Cuando Brand acompañó a Mandela en su nuevo destino de la prisión de Pollsmoor (1982) la relación entre ambos ya era abiertamente tolerada por un régimen que empezaba a tantear negociaciones con el CNA. Allí recibió y rechazó su líder la oferta del gobierno de Pieter Willem Botha, de ser liberado si su organización renunciaba a la violencia: “Mandela me dijo que luchaba por la libertad y que moriría antes de convertirse en un traidor”. Los dos hombres siguieron hablando de política a la par que el régimen redoblaba los contactos con Mandela y acabara transfiriéndolo a una residencia a las afueras de Paarl (zona vinícola de El Cabo), donde vivió en condiciones muy cómodas sus últimos catorce meses de confinamiento. Para entonces, hacía ya mucho tiempo que aquel granjero afrikáner, en su juventud reciclado en funcionario de prisiones para eludir el servicio en el ejército, confiaba en que su prisionero deviniera en el líder de una nueva Sudáfrica.

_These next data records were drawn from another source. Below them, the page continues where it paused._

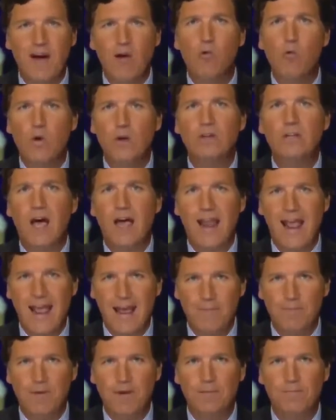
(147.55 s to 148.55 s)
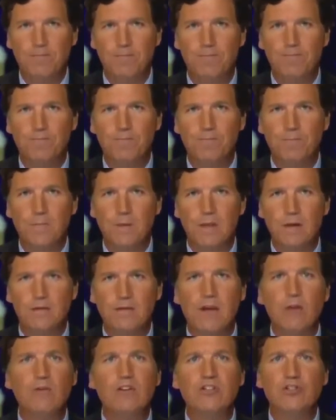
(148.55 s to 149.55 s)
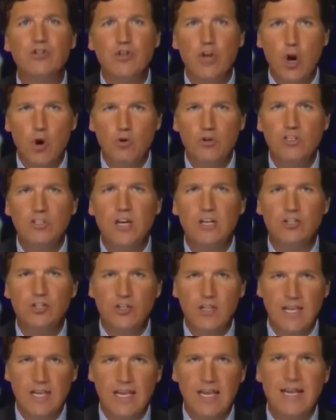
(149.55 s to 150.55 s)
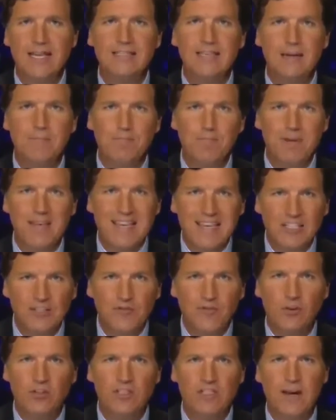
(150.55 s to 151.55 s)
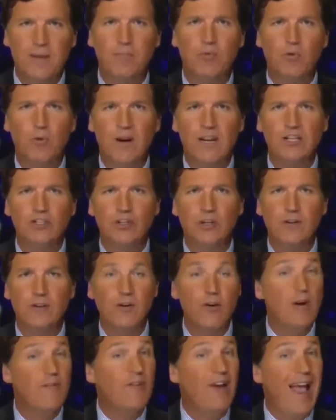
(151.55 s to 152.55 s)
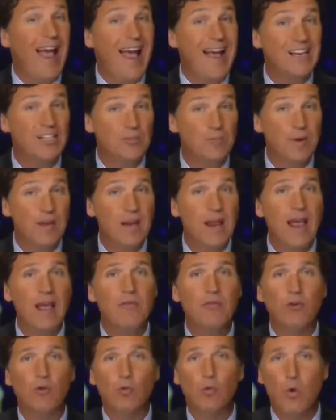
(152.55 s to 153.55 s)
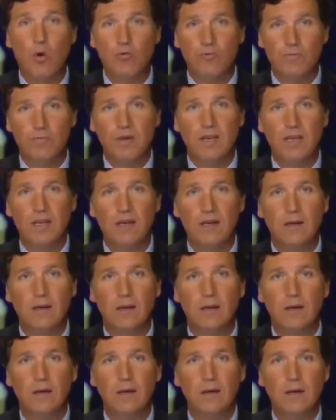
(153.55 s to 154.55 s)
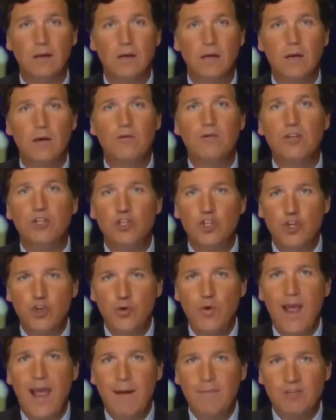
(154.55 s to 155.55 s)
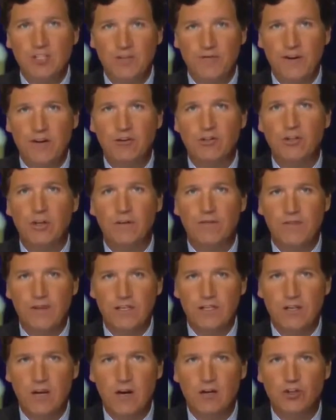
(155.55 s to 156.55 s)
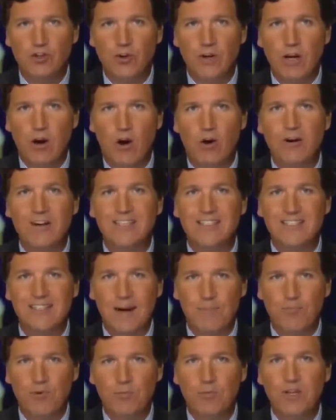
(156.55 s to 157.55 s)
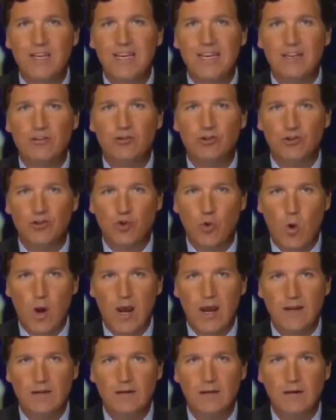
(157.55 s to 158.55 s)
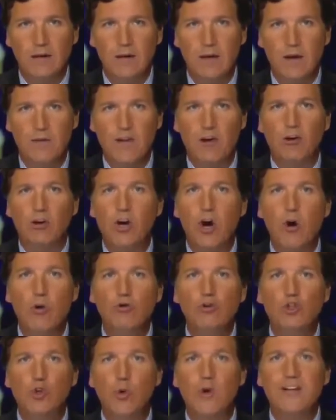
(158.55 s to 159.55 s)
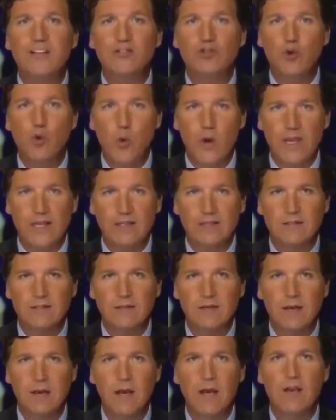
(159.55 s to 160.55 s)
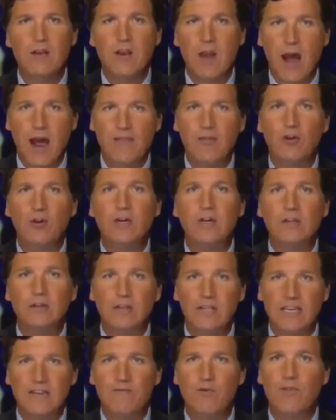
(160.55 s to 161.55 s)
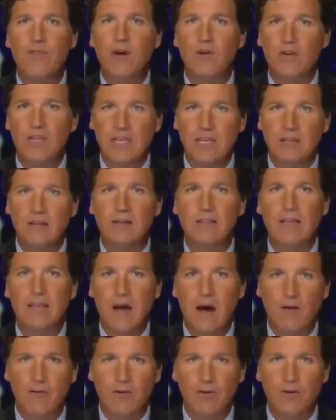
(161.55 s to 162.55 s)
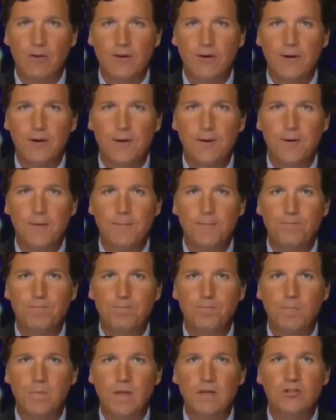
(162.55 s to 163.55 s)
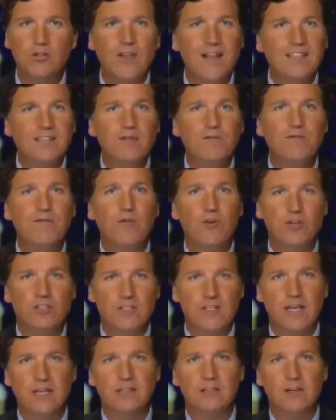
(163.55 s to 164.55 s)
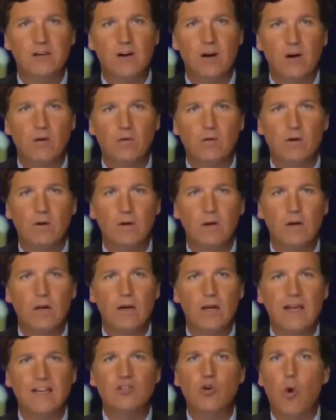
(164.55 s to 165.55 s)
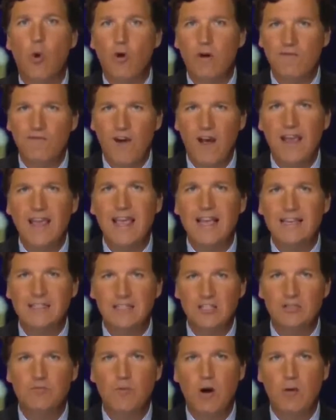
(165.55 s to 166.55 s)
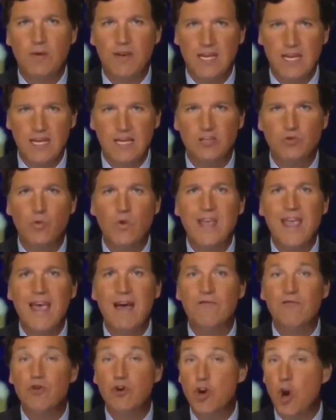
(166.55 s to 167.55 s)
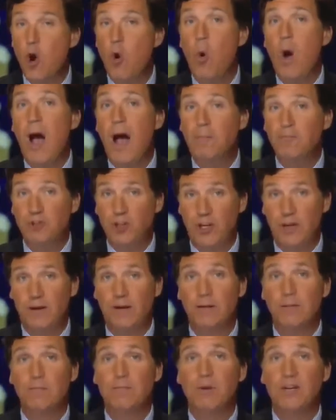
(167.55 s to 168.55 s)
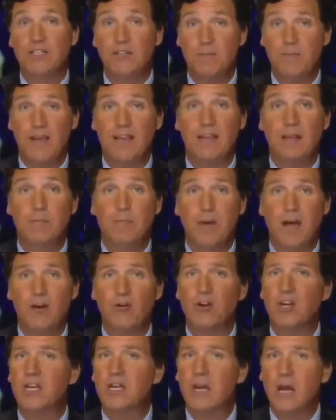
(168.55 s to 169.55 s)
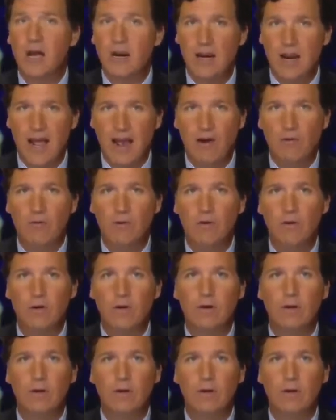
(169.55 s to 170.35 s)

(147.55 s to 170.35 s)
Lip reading: That will not happen. There is no such thing as a peaceful separation. There never has been, and there won't be. The two hemispheres of this country are inseparably intertwined. They are co-joined twins. Neither can leave without killing the other. So that's the first thing to know. As horrifying as this moment is, we have no option but to make it better, to gut it out.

El 11 de febrero de 1990 Christo Brand vio por televisión cómo Mandela se convertía en un hombre libre después de más de 27 años de reclusión. No esperaba volver a saber de él, pero a los cuatro días el héroe del momento le llamó por teléfono. Desde entonces, y hasta la muerte de Madiba el pasado diciembre, no sólo mantuvieron el contacto sino que el flamante jefe del Estado se preocupó de que su otrora carcelero participara en la nueva administración y de que su hijo obtuviera de una beca de estudios. Se llamaba Riaam y hace nueve años murió en un accidente de tráfico. Mandela, que en 1969 había perdido a su primogénito Thembi en iguales circunstancias, telefoneó a Brand para expresarle su pésame. Hubo ocasiones más festivas, como la fiesta del 80 cumpleaños del padre de la nueva Sudáfrica, a la que Brand asistió con si fuera un miembro más de la familia.

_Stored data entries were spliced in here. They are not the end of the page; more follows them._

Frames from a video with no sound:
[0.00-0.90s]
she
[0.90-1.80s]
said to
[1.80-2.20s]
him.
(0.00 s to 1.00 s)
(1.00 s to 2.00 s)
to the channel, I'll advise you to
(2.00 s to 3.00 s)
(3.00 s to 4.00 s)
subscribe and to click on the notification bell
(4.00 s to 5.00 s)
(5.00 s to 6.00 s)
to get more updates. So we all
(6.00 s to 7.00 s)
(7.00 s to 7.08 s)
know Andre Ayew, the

A sus 53 años, y después de haber escrito su libro animado por el propio Mandela y su obsesión por la reconciliación, Christo Brand aparece como un tipo sencillo y entrañable, el mismo “hombre bueno” que describe en el prólogo Ahmed Kathrada, uno de los condenados en el proceso de Rivonia. Se emociona al hablar de Madiba, a quien más allá de la amistad se atreve a describir como “un padre”. El hombre que consiguió modificar su percepción, y la de tantos sudafricanos blancos, sobre un sistema opresor y cruel, y sobre su propio país.